USTA LEAGUE

TENNIS GIVES SPORTING CHANCE TO FORMER SOCCER STANDOUT

NEW_HEYWOOD
Photo Credit: Jennifer Pottheiser
USTA Northern team captain Kristin Heywood thought her athletic career was over after a soccer injury. But in tennis she has found an outlet for her competitive drive – and has made some lifelong friendships as well.
By Jessica Hall, special to USTA.com
 
For every athlete, injuries arise that can alter careers, such the one suffered by USTA Northern 18 & Over women’s 3.0 team captain Kristin Heywood: a full meniscus tear of her right knee after playing with a full Division I soccer scholarship at the University of Utah for two seasons. 
 
The setback would force the Rochester, Minn., transplant to take on a sport she had never played before in her life – tennis – with the challenging transition from the pitch to paved hard courts allowing the 35-year-old to remain active.
 
“I’m incredibly competitive,” said Heywood, who rehabilitated the injury for nearly a year through range-of-motion exercises. “The knee, it was shredded to the point where it was bone-on-bone.
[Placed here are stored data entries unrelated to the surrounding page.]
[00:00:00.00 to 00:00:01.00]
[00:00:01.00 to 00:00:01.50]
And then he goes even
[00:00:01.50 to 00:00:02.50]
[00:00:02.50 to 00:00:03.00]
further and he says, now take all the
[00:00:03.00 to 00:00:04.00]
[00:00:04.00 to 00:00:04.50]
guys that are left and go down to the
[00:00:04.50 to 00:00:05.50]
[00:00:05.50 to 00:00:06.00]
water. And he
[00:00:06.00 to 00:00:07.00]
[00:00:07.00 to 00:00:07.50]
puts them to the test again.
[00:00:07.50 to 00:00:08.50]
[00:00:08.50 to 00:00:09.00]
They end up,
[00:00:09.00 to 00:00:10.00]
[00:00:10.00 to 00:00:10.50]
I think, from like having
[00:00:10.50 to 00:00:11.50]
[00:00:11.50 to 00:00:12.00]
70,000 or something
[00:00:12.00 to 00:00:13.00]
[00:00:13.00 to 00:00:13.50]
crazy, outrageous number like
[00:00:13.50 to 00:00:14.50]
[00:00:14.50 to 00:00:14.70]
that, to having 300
My doctor told me that I should never play soccer again or else I could have arthritis.”
 
In 2009, Heywood moved from Seattle to Rochester when her husband began his career in administration at the Mayo Clinic. In a new environment, tennis provided Heywood with an outlet for her competitive nature while also helping her to make friends in a new city.
 
“I didn’t know anybody, so I thought [tennis] would be a great way to meet people, even though I had never played before,” Heywood said. “I took up the sport hoping to meet friends, which I have. I have a team full of my closest friends.”
 
For Heywood and her fellow teammates, the opportunity to participate at the 2013 USTA League National Championships in Tucson, Ariz., last fall was something the close-knit Northern squad embraced. She is their leader by example: a tough, focused competitor who strengthened what was once an injury so debilitating that walking was nearly impossible to the point where now only a small brace is needed.
 
“Feels fine,” said Heywood, after playing in the event. “It might be a bit sore now, but I’ll be ready to go again.”
 
“We came to get some wins under our belts,” added Heywood. “I feel that we have a really good team and it’s great to be together. Coming to Nationals was an experience that not every team gets, so we were excited. This team has been playing together for four years so it’s a great to get out of town together as friends and teammates.”